The Professor is, in a purely mental sense, elusive as a butterfly that has not been sufficiently exposed to cyanide. He mentions his parents only briefly and dismissively, before implying that he has a brother who is a colonel in Her Majesty’s armed forces. Beyond that he does not go into great detail. His blood relatives are merely facilitators of his existence. He does not speak to them and has not done so since he graduated from university education.
“My family became merely a means to an end,” he tells me. “I was educated. I was never at a loss for money. I could buy and sell friends easily. But such friends … I found they tired easily. I do, however, find their lives and their habits fascinating in the way an entomologist finds the rituals of ants to be of great interest.”
“You see other people as ants?”
He keeps quiet. Expecting me to answer the question for him. But that is not how the game is played. He has to understand the rules.
I say, “You have a superior intellect to most men?”
“I have published volumes on binomial theories in mathematics that shook the established order. And more still on the movements of the asteroids and the nature of the heavens.”
“To acclaim?”
Again, he says nothing.
“But this is not enough for you? You were not recognised for your—”

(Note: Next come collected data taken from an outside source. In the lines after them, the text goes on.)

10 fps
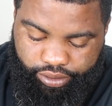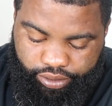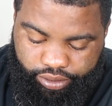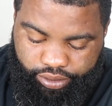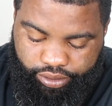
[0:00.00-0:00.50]

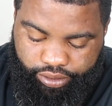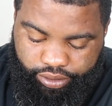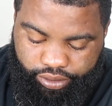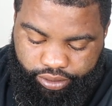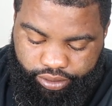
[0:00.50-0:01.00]

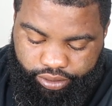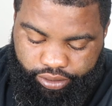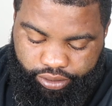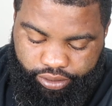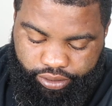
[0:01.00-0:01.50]

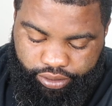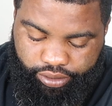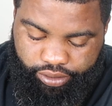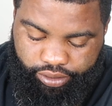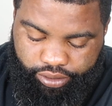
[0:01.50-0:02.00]

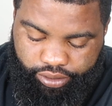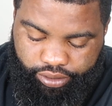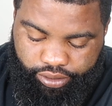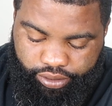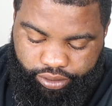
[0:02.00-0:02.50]

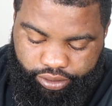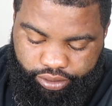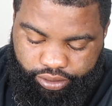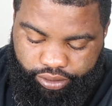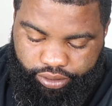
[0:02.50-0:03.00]

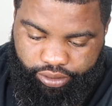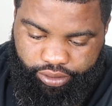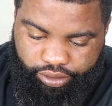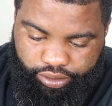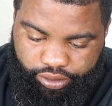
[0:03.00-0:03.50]

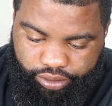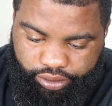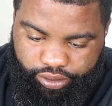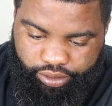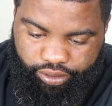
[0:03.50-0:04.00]
No words are spoken by the person on screen.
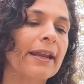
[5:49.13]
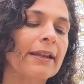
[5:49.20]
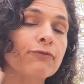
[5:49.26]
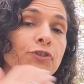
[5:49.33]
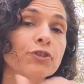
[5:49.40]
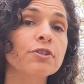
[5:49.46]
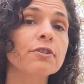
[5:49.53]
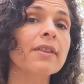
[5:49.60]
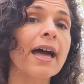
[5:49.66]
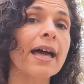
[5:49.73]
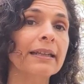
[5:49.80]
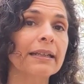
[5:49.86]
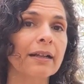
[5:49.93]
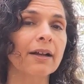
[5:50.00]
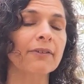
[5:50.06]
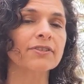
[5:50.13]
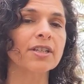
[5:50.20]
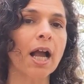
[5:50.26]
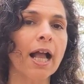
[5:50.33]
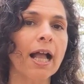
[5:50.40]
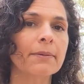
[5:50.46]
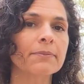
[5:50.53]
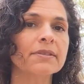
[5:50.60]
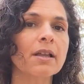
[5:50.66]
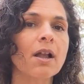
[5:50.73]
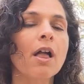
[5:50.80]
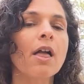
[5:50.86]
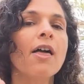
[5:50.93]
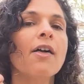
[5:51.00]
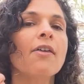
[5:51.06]
And if you do that enough times,
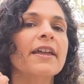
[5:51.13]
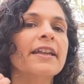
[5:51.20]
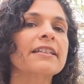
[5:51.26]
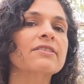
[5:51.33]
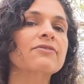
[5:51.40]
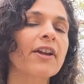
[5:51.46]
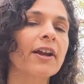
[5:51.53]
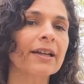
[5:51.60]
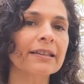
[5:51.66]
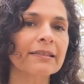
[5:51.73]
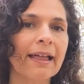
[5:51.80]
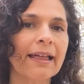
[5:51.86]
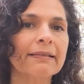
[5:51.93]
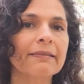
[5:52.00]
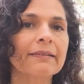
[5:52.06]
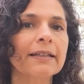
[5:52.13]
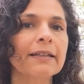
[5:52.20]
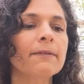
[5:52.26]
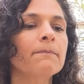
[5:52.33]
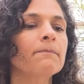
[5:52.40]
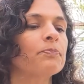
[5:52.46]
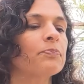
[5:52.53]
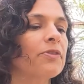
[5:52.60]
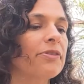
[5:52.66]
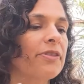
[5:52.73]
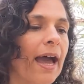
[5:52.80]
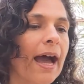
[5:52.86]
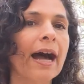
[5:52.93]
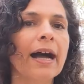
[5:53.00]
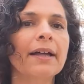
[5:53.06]
it is very likely
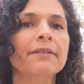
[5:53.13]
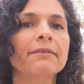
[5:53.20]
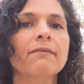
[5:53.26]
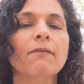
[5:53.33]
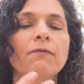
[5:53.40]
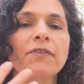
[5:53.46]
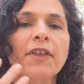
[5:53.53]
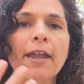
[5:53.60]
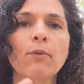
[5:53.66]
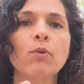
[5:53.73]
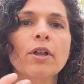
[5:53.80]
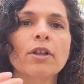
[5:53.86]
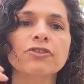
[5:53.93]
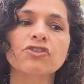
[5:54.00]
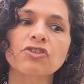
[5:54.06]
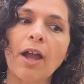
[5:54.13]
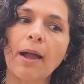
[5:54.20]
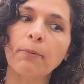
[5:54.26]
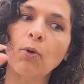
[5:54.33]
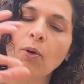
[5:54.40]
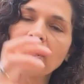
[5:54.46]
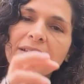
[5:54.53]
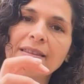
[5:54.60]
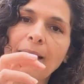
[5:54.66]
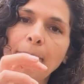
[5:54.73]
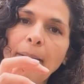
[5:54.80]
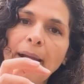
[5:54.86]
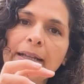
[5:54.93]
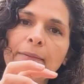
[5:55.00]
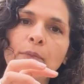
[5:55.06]
that they will stop going to
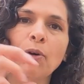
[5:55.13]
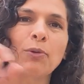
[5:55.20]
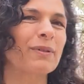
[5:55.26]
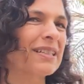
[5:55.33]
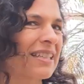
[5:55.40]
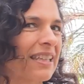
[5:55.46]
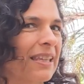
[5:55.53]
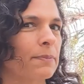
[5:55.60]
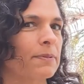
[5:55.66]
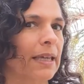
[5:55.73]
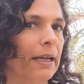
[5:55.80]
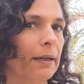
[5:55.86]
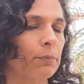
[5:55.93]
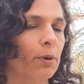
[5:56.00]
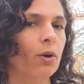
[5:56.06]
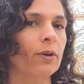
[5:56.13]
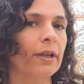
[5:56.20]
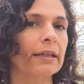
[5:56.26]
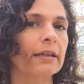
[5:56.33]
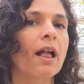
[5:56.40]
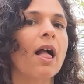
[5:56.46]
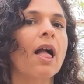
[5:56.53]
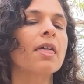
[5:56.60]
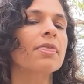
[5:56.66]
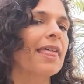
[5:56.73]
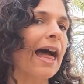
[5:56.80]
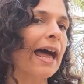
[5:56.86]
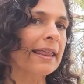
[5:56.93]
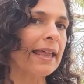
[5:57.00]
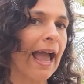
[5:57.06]
that biting mode because it keeps getting broken.
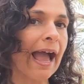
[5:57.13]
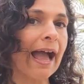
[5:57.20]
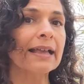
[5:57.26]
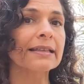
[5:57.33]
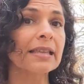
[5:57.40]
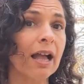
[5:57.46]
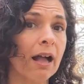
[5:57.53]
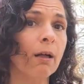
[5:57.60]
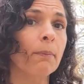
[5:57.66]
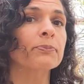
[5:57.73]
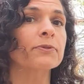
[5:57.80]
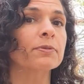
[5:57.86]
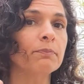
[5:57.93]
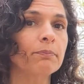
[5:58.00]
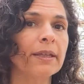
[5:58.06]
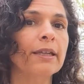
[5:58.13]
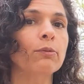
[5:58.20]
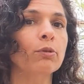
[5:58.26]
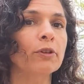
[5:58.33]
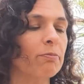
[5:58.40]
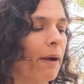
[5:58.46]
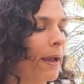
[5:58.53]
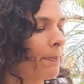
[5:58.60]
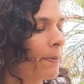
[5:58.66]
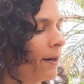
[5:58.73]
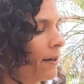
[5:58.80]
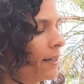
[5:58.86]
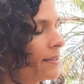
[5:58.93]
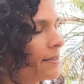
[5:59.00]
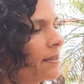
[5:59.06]
That has helped me with my
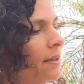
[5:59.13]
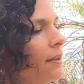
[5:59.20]
parrots.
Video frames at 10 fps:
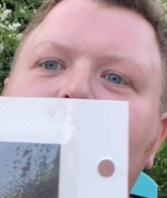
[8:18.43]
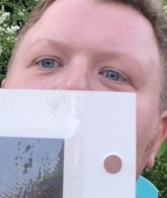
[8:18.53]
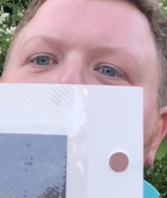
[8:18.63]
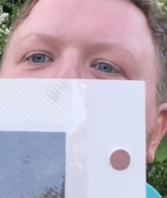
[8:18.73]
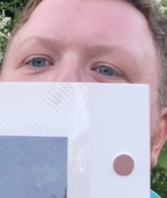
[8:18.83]

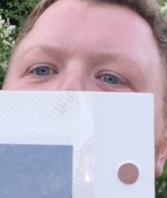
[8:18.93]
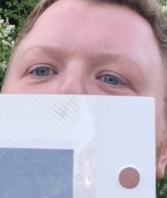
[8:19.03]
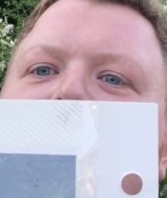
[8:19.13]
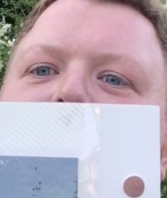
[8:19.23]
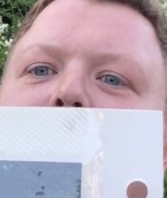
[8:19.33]
This is a
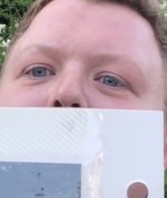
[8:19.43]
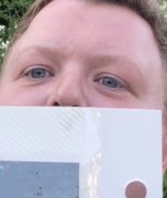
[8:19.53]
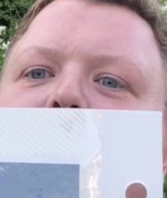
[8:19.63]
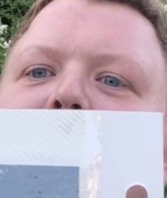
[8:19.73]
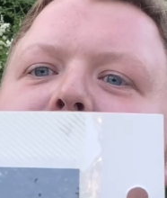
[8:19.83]
picture of the
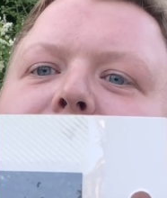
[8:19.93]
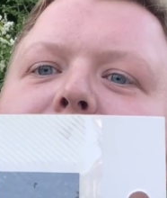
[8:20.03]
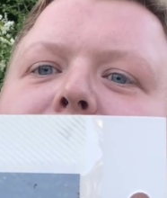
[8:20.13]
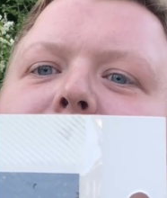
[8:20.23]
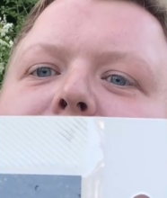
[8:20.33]
Plymouth
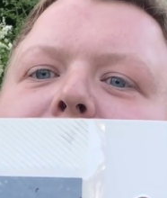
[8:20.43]
in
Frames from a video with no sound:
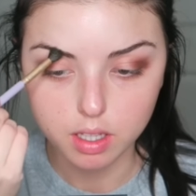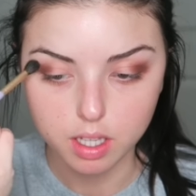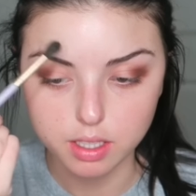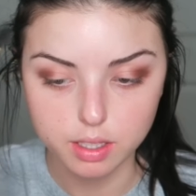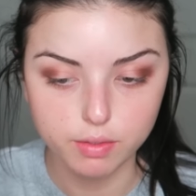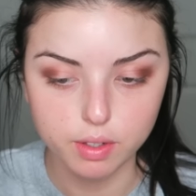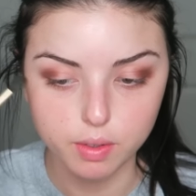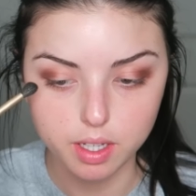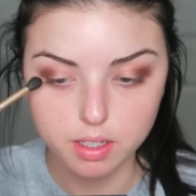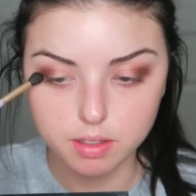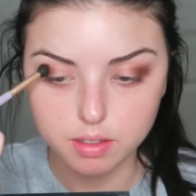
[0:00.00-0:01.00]
a different
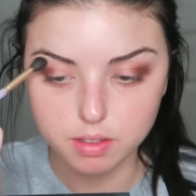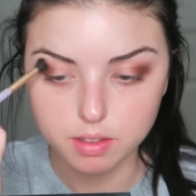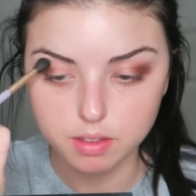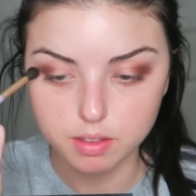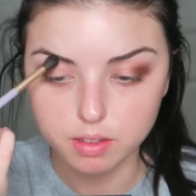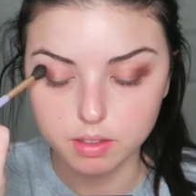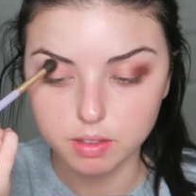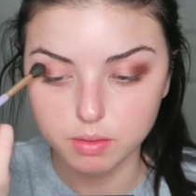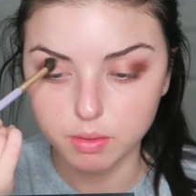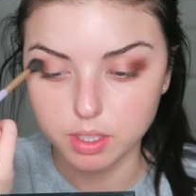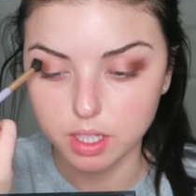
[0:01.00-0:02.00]
one,
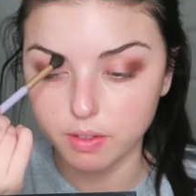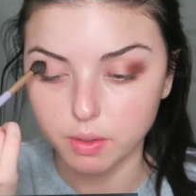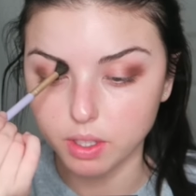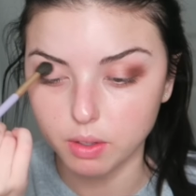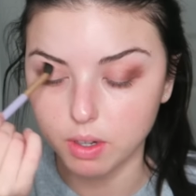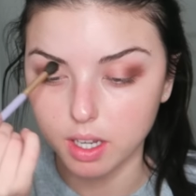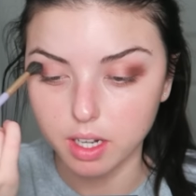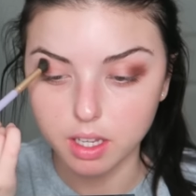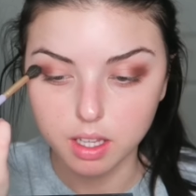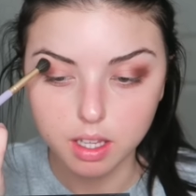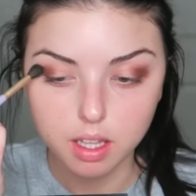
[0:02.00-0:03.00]
whichever one you want,
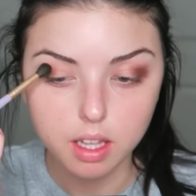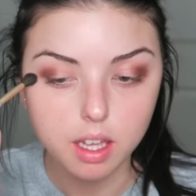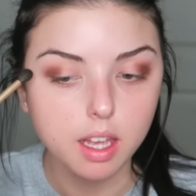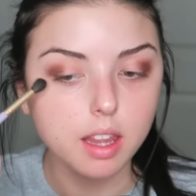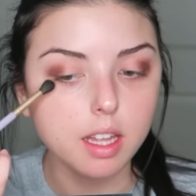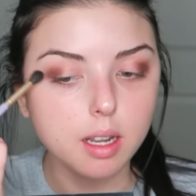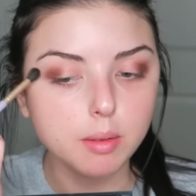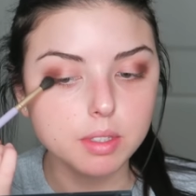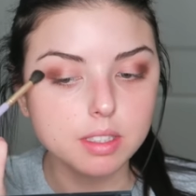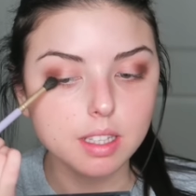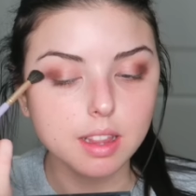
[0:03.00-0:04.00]
and then
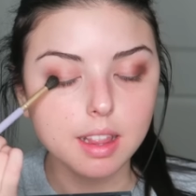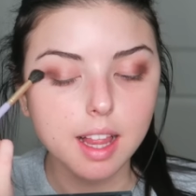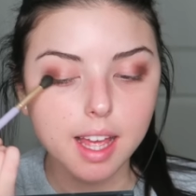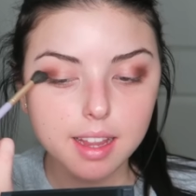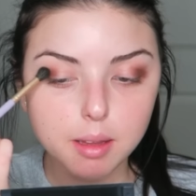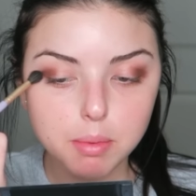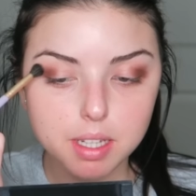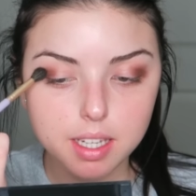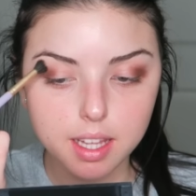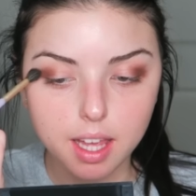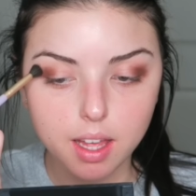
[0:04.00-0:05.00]
I'm just lightly
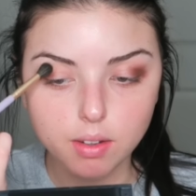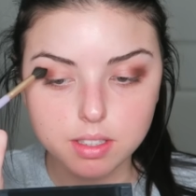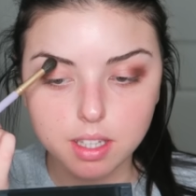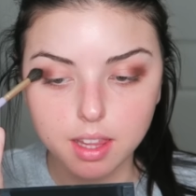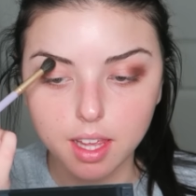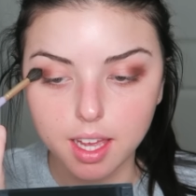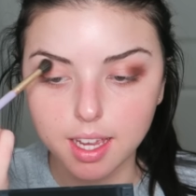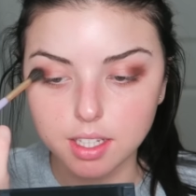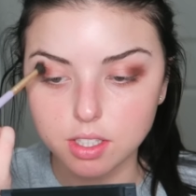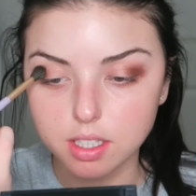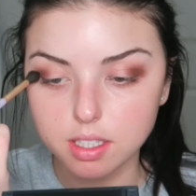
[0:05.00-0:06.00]
blending out the
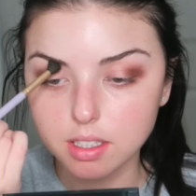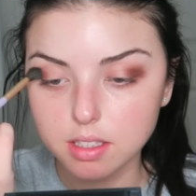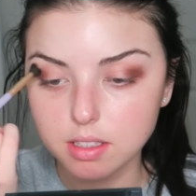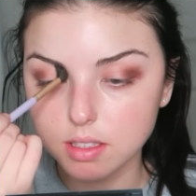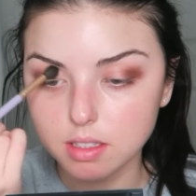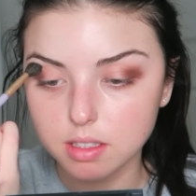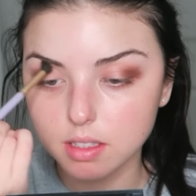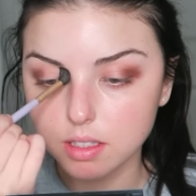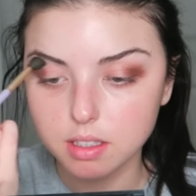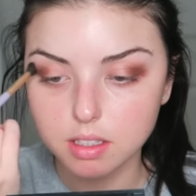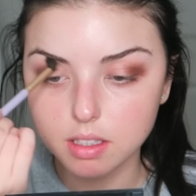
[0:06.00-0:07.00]
edges
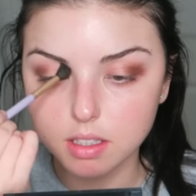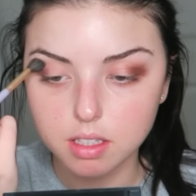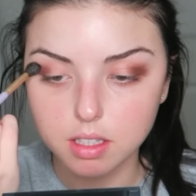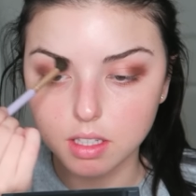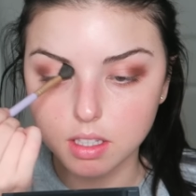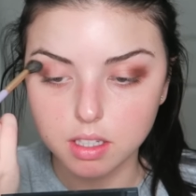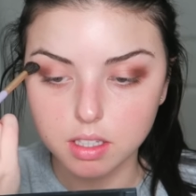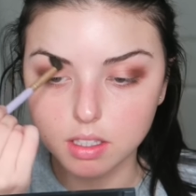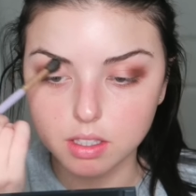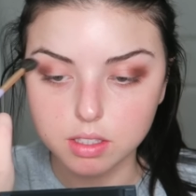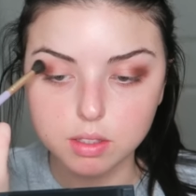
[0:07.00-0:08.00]

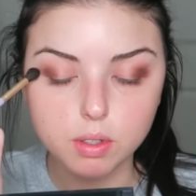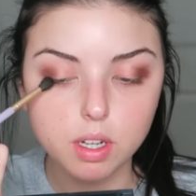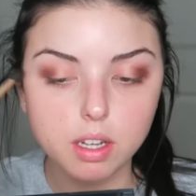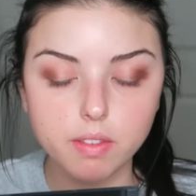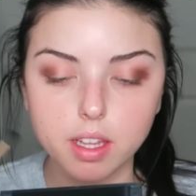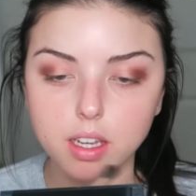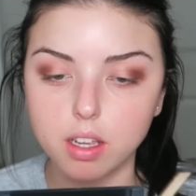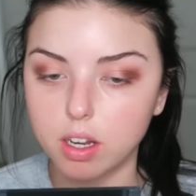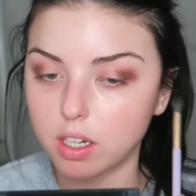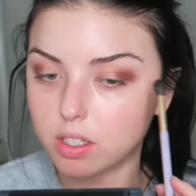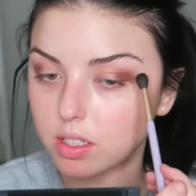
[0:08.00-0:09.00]
just so we don't have any
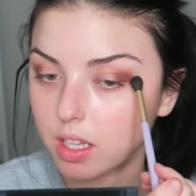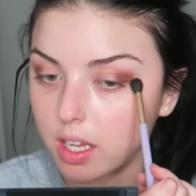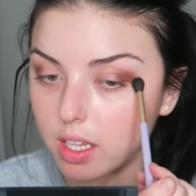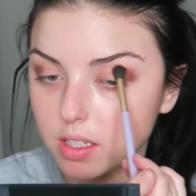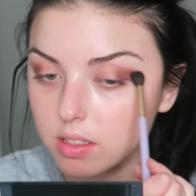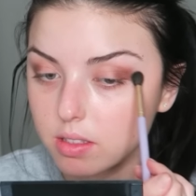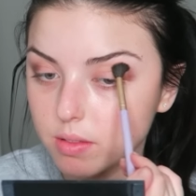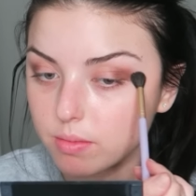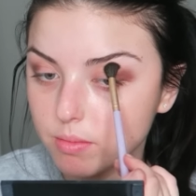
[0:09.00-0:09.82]
harsh lines.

“Recognition has nothing to do with it!” A sudden, unexpected flash of anger. He sits forward. Voice close to cracking. There is a madness in his eyes that he had hidden before. His body stiffens as though bitten by a venomous snake. “Recognition is for those obsessed with the opinions of other people. A man of my intellect … There is no one whose approval I seek!”
“No one?”
He hesitates. Considers his response. Our most honest reactions, so I and others have come to believe, arise when we do not consider them. Instinct teaches us about ourselves. But men like the Professor – in need of control – suppress these automatic reactions, viewing them as weakness.